Koalition bastelt an einem Programm fürs Finale
Soll die Nationalratswahl regulär im Herbst über die Bühne gehen? Oder wäre es aus Regierungssicht taktisch klüger, sie vorzuverlegen, um nicht nach dem erwarteten Dämpfer bei der EU-Wahl im Juni einen Wahlkampf bestreiten zu müssen? Darüber wurde in der ÖVP wochenlang diskutiert, befeuert wurde die Debatte vom Umstand, dass Kanzler Karl Nehammer vergangenen Freitag mit der Präsentation eines vom türkis-grünen Regierungspakt abweichenden Programm de facto den Wahlkampf eröffnet hat. Und dennoch legte er sich nur zwei Tage später vorläufig fest : Wenn es nach ihm geht, so der ÖVPChef, werde regulär im Herbst gewählt. Die Grünen plädierten ohnehin schon davor für eine Fortführung der Koalition bis Herbst.
Nun gibt es ein weiteres Indiz dafür: Wie „Die „Presse“aus Koalitionskreisen erfahren hat, wird zwischen ÖVP und Grünen nämlich gerade ein Programm für die letzten gemeinsamen Monate der Legislaturperiode verhandelt. Die Idee dahinter: Da aus dem vier Jahre alten Koalitionsprogramm bereits ein Großteil abgearbeitet sei, müsse man sich jetzt unter den übriggebliebenen Vorhaben auf einige konkrete Punkte verständigen. Die Arbeit für das Koalitionsfinale müsse strukturiert werden, sonst drohe man sich in den bisher offen gebliebenen Projekten zu verlieren. ÖVP und Grüne wollen also klären, was noch geht – und was nicht mehr. Dafür sei eine Art Arbeitsplan vonnöten, sagt ein Abgeordneter. Mit diesem will man auch, wie ein Koalitionsinsider erzählt, das Signal aussenden, dass in der Koalition noch ernsthaft gearbeitet werde.

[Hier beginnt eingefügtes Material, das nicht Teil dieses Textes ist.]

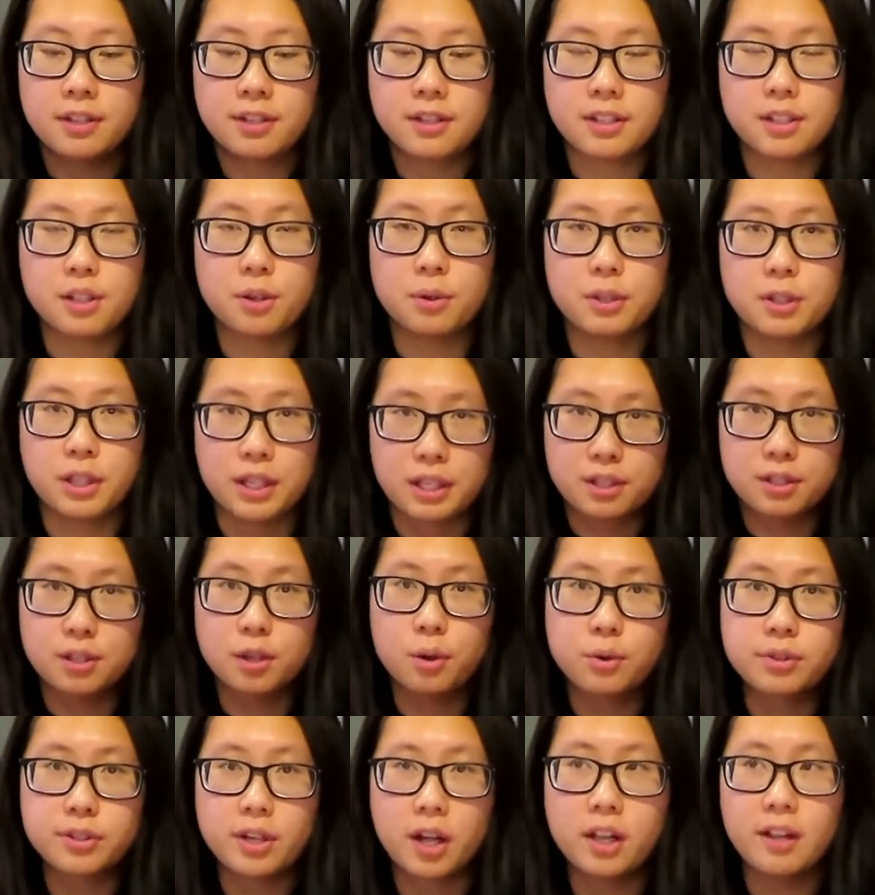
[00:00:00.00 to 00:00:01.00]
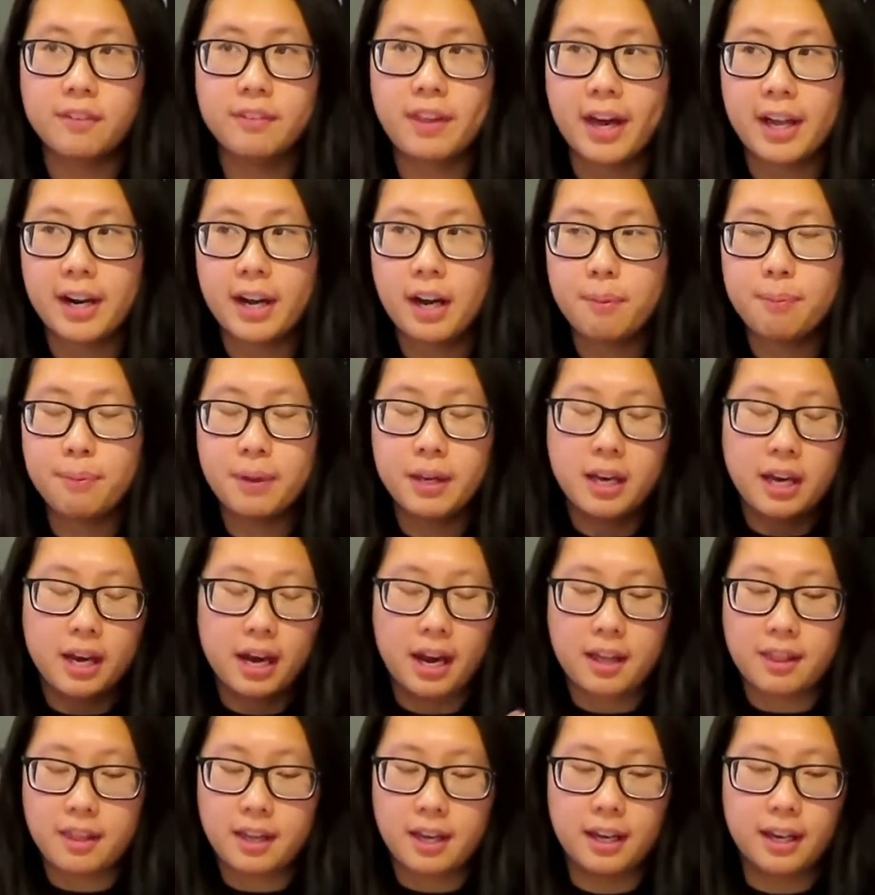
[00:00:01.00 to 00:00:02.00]
So it like soaks all of that up,
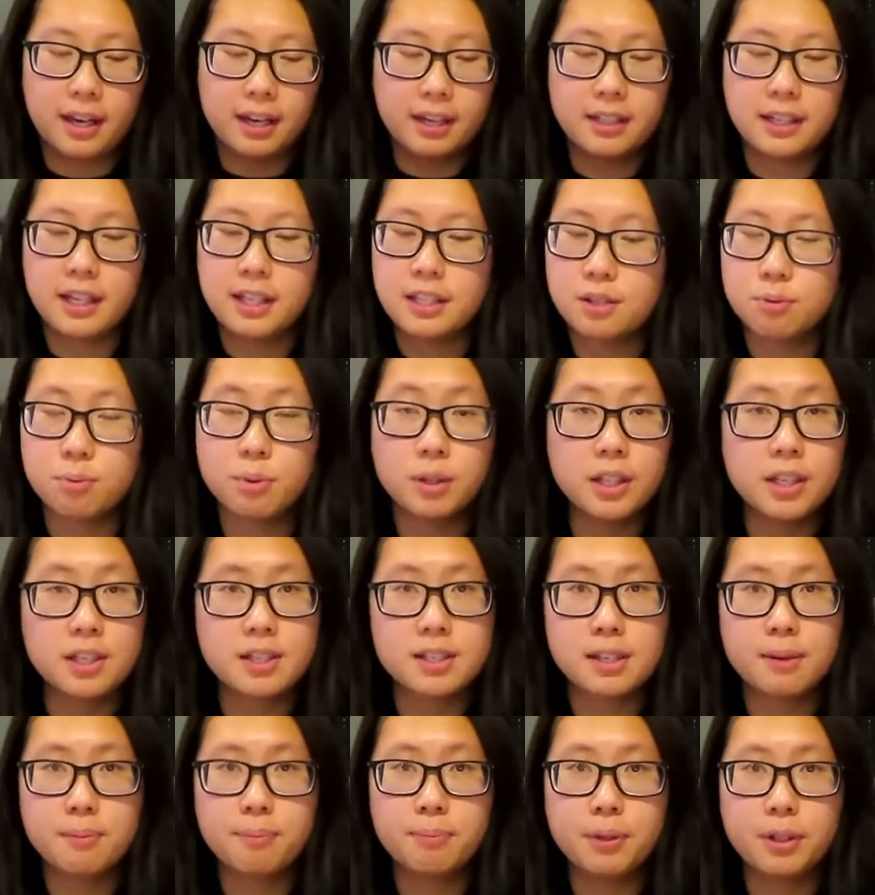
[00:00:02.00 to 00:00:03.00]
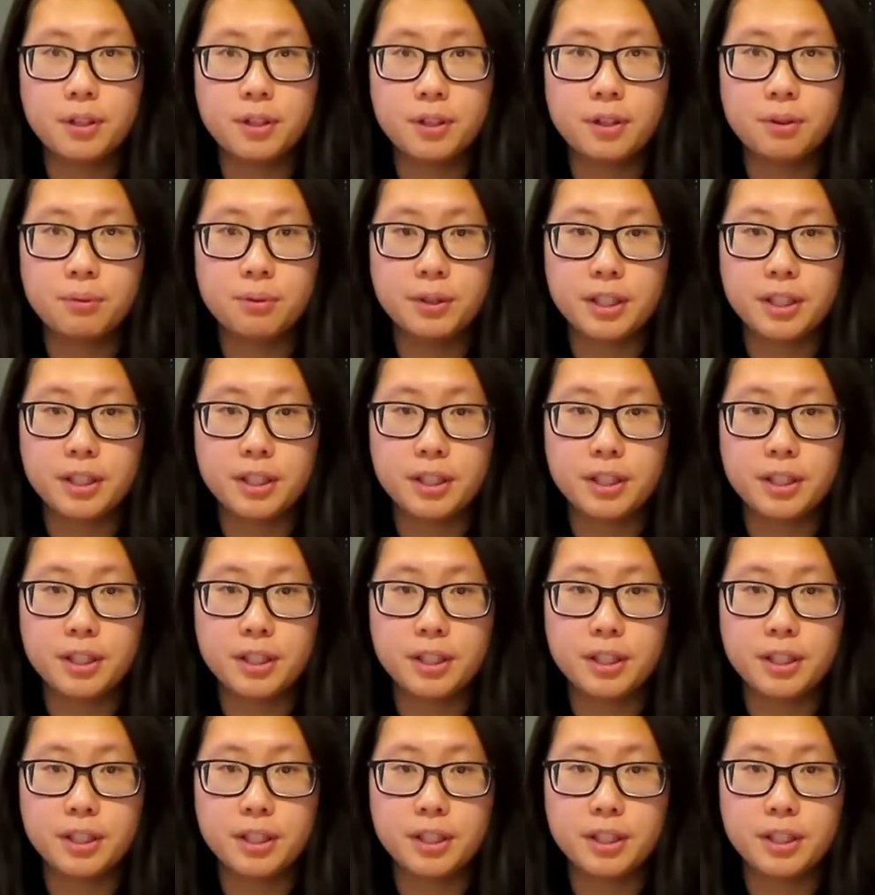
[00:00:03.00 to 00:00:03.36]
and then it's really simple,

Angesiedelt sind die Gespräche mitunter an der Koalitionsspitze: Nehammer und Kogler verhandeln das Programm teilweise selbst; die Klubchefs August Wöginger und Sigrid Maurer spielen eine zentrale Rolle beim türkisgrünen Programm-Update.
Es ist ein Indiz gegen vorgezogene Wahlen: Türkis-Grün will konkret festschreiben, was noch geht.
Verhandlungen sind Chefsache
Insidern zufolge dürften auch neue Projekte, die noch nicht im Regierungsprogramm von 2020 stehen, hinzukommen. Details sind allerdings noch offen. Nur so viel: Es soll sich eher um realisierbare Vorhaben handeln, mit einer Vielzahl an Großprojekten rechnen Insider nicht. Die Grünen fordern zwar weiterhin das versprochene Klimaschutzgesetz, die Chancen auf eine Umsetzung sind jedoch gering, heißt es. Ebenfalls soll es den Grünen im Finale um frauenpolitische Vorhaben gehen. Die ÖVP indes will vor allem Projekte für den Wirtschaftsstandort umsetzen.
Und wenn Türkis-Grün doch noch daran scheitert, sich auf ein Programm-Update zu einigen? Dann könne man ja immer noch Neuwahlen ausrufen, heißt es.